Proving that newCTFE's floating-point-math works the same as runtime-floating-point math.
Which is not surprising since the interpreter uses same code as the runtime version.
At-least if you bootstrap dmd with itself.

June 20, 2017
On Tuesday, 20 June 2017 at 12:07:00 UTC, Stefan Koch wrote:
> limited Support for 32bit floating point ops [+, -, *, /, %] has just landed in newCTFE.

Nice!
June 20, 2017
On Tue, Jun 20, 2017 at 12:07:00PM +0000, Stefan Koch via Digitalmars-d wrote:
> On Thursday, 16 February 2017 at 21:05:51 UTC, Stefan Koch wrote:
> > [ ... ]
> 
> limited Support for 32bit floating point ops [+, -, *, /, %] has just landed in newCTFE.

Awesome!!!!!


> float fmadd(float a, float b, float c)
> {
>     return b + a * c;
> }
> 
> pragma(msg, fmadd(6.7, 8.9, 1.3)/* == 17.61f*/);
> pragma(msg, fmadd(6.7, 8.9, -1.3)/* == 19.00f*/);

Awesome stuff.  Can't wait to get my hands on the newCTFE engine for my math code!


T

-- 
Written on the window of a clothing store: No shirt, no shoes, no service.
June 20, 2017
On Tuesday, 20 June 2017 at 12:07:00 UTC, Stefan Koch wrote:
> On Thursday, 16 February 2017 at 21:05:51 UTC, Stefan Koch wrote:
>> [ ... ]
>
> limited Support for 32bit floating point ops [+, -, *, /, %] has just landed in newCTFE.
>
> float fmadd(float a, float b, float c)
> {
>     return b + a * c;
> }
>
> pragma(msg, fmadd(6.7, 8.9, 1.3)/* == 17.61f*/);
> pragma(msg, fmadd(6.7, 8.9, -1.3)/* == 19.00f*/);

Cheer Guys!
64bit floating point is in!

Hit me with brittle numeric code please!
At the same time 64bit integer support was expanded.
Such that we can now return long and ulong values.

Unfortunately this also broke the phobos unitttests since now more of is attempted to be evaluated.


June 20, 2017
On Tuesday, 20 June 2017 at 17:35:28 UTC, Stefan Koch wrote:
> Hit me with brittle numeric code please!
> […]
>
> Unfortunately this also broke the phobos unitttests since now more of is attempted to be evaluated.
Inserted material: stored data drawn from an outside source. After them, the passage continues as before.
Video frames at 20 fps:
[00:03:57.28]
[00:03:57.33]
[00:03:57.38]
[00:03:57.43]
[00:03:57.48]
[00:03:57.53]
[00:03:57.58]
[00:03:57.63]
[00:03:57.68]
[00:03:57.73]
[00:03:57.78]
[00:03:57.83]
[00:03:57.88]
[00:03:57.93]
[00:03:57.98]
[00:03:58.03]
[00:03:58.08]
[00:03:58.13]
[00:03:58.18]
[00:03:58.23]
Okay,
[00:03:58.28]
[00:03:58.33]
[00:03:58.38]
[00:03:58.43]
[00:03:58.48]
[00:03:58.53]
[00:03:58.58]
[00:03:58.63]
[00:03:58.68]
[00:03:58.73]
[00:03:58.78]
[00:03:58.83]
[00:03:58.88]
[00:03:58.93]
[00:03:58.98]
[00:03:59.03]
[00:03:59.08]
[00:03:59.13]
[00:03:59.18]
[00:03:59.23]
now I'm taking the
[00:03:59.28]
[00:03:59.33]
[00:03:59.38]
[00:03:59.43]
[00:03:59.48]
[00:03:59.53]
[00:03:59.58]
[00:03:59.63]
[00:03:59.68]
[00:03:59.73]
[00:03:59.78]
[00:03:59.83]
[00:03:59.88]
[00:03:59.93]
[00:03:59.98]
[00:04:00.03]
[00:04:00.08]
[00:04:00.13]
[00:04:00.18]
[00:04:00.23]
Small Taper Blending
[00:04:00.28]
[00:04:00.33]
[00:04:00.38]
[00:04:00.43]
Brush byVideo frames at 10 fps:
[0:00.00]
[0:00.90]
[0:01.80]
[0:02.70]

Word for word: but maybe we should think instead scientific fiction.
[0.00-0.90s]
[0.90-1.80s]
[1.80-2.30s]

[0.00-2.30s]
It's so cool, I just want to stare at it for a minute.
Just making sure that the Phobos unit tests pass at compile time (with 64 bit reals, if that is what you support) should be a good start.

 — David
June 20, 2017
On Tuesday, 20 June 2017 at 18:58:36 UTC, David Nadlinger wrote:
> On Tuesday, 20 June 2017 at 17:35:28 UTC, Stefan Koch wrote:
>> Hit me with brittle numeric code please!
>> […]
>>
>> Unfortunately this also broke the phobos unitttests since now more of is attempted to be evaluated.
>
> Just making sure that the Phobos unit tests pass at compile time (with 64 bit reals, if that is what you support) should be a good start.
>
>  — David

Fixed.
June 20, 2017
On Tuesday, 20 June 2017 at 17:35:28 UTC, Stefan Koch wrote:
> At the same time 64bit integer support was expanded.
> Such that we can now return long and ulong values.
>
> Unfortunately this also broke the phobos unitttests since now more of is attempted to be evaluated.
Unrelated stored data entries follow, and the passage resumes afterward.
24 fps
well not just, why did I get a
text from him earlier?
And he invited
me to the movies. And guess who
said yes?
The reason this broke was because we do not handle default arguments in calls correctly.
I have added a bailout such that we will not try to call functions with default arguments.

with that we should pass phobos uinttests again.
June 20, 2017
On Tuesday, 20 June 2017 at 19:01:06 UTC, Stefan Koch wrote:
> On Tuesday, 20 June 2017 at 18:58:36 UTC, David Nadlinger wrote:
>> On Tuesday, 20 June 2017 at 17:35:28 UTC, Stefan Koch wrote:
>>> Hit me with brittle numeric code please!
>>> […]
>>>
>>> Unfortunately this also broke the phobos unitttests since now more of is attempted to be evaluated.
>>
>> Just making sure that the Phobos unit tests pass at compile time (with 64 bit reals, if that is what you support) should be a good start.
>>
>>  — David
>
> Fixed.

But how much of the std.math code are you actually executing with newCTFE? What I meant is that if the std.math{,special} implementations of the various mathematical functions work, there shouldn't be any egregious issues. I'm not sure how much of it is usually run during CTFE, though.